Este trabalho encontra-se publicado com a Licença Internacional Creative Commons Atribuição 4.0.
Resumo
Introdução
O avanço da Inteligência Artificial na saúde representa uma revolução tecnológica com profundas implicações éticas e clínicas. No entanto, os benefícios e riscos desse avanço não são igualmente distribuídos, levantando questões sobre dilemas bioéticos seus e impactos na prática da saúde e enfermagem.

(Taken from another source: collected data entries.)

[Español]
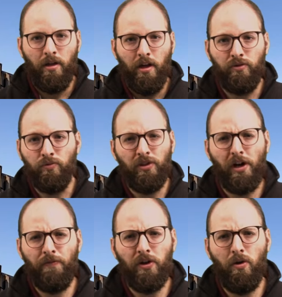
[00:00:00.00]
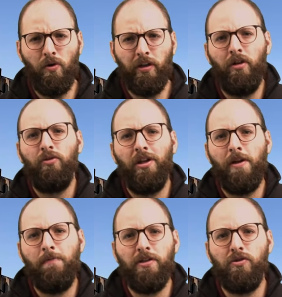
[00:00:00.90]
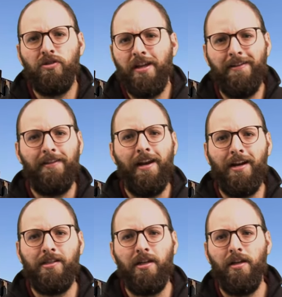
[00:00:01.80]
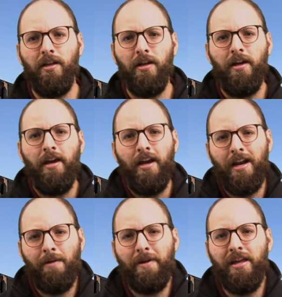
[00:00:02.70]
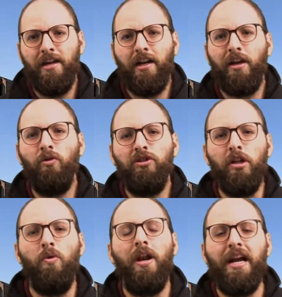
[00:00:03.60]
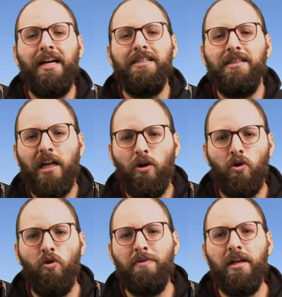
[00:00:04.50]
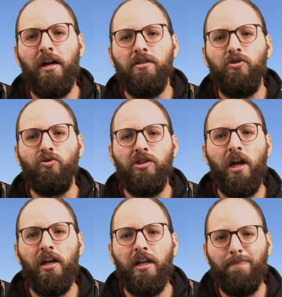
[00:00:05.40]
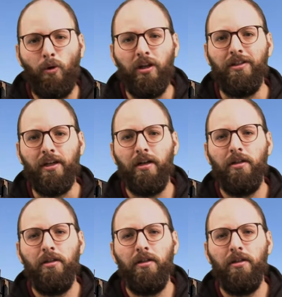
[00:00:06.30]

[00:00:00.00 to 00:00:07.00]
Es un tráfico que no tiene visos de detenerse, en la medida que continúa la crisis económica, social y política.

Investigar a produção científica global sobre Inteligência Artificial, ética e saúde permite identificar temas consolidados, emergentes e negligenciados, essenciais para alcançar os Objetivos do Desenvolvimento Sustentável, em especial, saúde de qualidade, inovação e redução das desigualdades.
Objetivo
Mapear a produção científica global sobre Inteligência Artificial na saúde, com foco em ética, identificando tendências, lacunas e principais contribuintes na área.
Métodos
Foi realizada uma análise bibliométrica utilizando as bases de dados Scopus, Web of Science e PubMed. Foram incluídos artigos publicados entre janeiro de 2015 e maio de 2025. Os dados foram processados com o pacote Bibliometrix em R e visualizados por meio do Biblioshiny. A análise incluiu produção científica anual, tendências temáticas, evolução de palavras-chave, redes de colaboração e impacto das fontes.
Resultados
Foram analisados 1.390 documentos. A produção científica cresceu exponencialmente a partir de 2020. A análise temática revelou que “Inteligência Artificial”, “Ética” e “Saúde” são temas motores, enquanto “Bioética”, “Privacidade” e “Aprendizagem de Máquina” são temas básicos ainda pouco desenvolvidos. O mapa de colaboração mostrou concentração na América do Norte e Europa Ocidental, evidenciando assimetrias globais.
Conclusão
Há forte centralidade nos debates sobre ética e Inteligência Artificial, mas o desenvolvimento de temas como bioética e justiça social permanece limitado. A prática de saúde enfermagem deve ocupar papel estratégico na construção de soluções tecnológicas inclusivas, contribuindo para a redução de desigualdades e fortalecimento dos sistemas de saúde. A ampliação da colaboração internacional e o investimento em pesquisas no Sul Global são urgentes para a equidade e ética digital em saúde.